Con su lacayuna mayoría en el Congreso, el único contrapeso republicano que escapa a su dominio es el máximo tribunal, en tanto que a las instituciones autónomas que velan por los intereses de la sociedad civil frente a los tres Poderes las viene calumniando con la patraña de que “no sirven para nada” y ahogándolas administrativa y presupuestalmente.

Ahora de manera franca —“fuera máscaras”— tiene a tres incondicionales en el pleno de la Suprema Corte de Justicia (Arturo Zaldívar le sirvió igual, pero de manera vergonzante) y, de ganar en junio la Presidencia, el lopezobradorismo contará con una cuarta de 11 posiciones donde se requieren al menos ocho votos para anular legislaciones fraudulentas (habrá solo siete ministros para intentar, inútilmente, de impedirlo).

La regresiva 4T podrá entonces imponer leyes tan inconstitucionales como la que pretendió para que la Guardia Nacional quedara supeditada al Ejército.

Efectista como mensaje político el de la nueva ministra Lenia Batres (mucho mejor articulado que lo dicho en las improvisaciones presidenciales de las mañaneras) la evidenció jurídicamente vulnerable porque delató su crasa ignorancia de la constitucionalidad.

Jamás desde 1824 (este año se cumplen 200 de la primera Constitución) la Suprema Corte había tenido algún ministro o ministra de estrato y actitud “popular”. El cascarón de élite que la caracterizaba (hasta el venerado Juárez era un exquisito) ya se quebró.

El problema es que la coartada de lo “popular” no empata con el conocimiento especializado que se requiere para defender el estado de Derecho.

Llegó a la Corte —contrapeso sustantivo de la Presidencia y el Congreso— una ministra que desprecia la visión constitucional de la República. Para Lenia, su misión es contribuir a la instauración de una República popular, en la que nada esté por encima de las “decisiones del pueblo”, cuya dictadura se impone mediante “consultas populares” o mayorías legislativas.
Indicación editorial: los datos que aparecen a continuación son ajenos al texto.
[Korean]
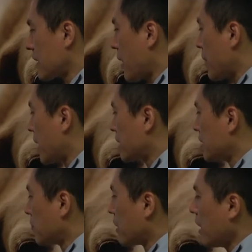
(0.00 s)
야망이
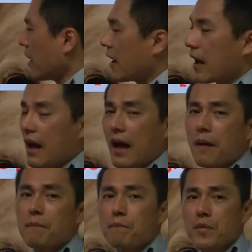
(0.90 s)
있는 뭐야?
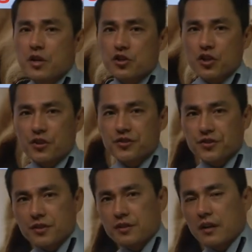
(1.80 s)

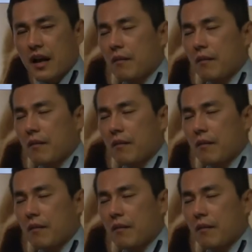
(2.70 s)
ambitious.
Por encima de tales mayorías, supone, no debe haber nada, mucho menos una Suprema Corte como la que conocemos, porque son la “voz del pueblo”, que vale más que la Constitución, las leyes y el Poder Judicial de la Federación.

La nueva ministra buscará que la Corte adquiera ese preocupante perfil popular, apoyando las decisiones plebiscitarias del Ejecutivo y/o del cooptado Poder Legislativo, que a su juicio están por encima de la instancia encargada de que se respete la incómoda, elitista y pomposa Constitución.

Con tal visión irá muriendo el principio de protección de la constitucionalidad surgido en 1994, orientado, precisamente, a evitar la dictadura de las mayorías para dar paso descarado a decisiones que violen la ley fundamental.

Un ministro más, pues, y la cuatrotera obra de una Corte Popular quedará culminada.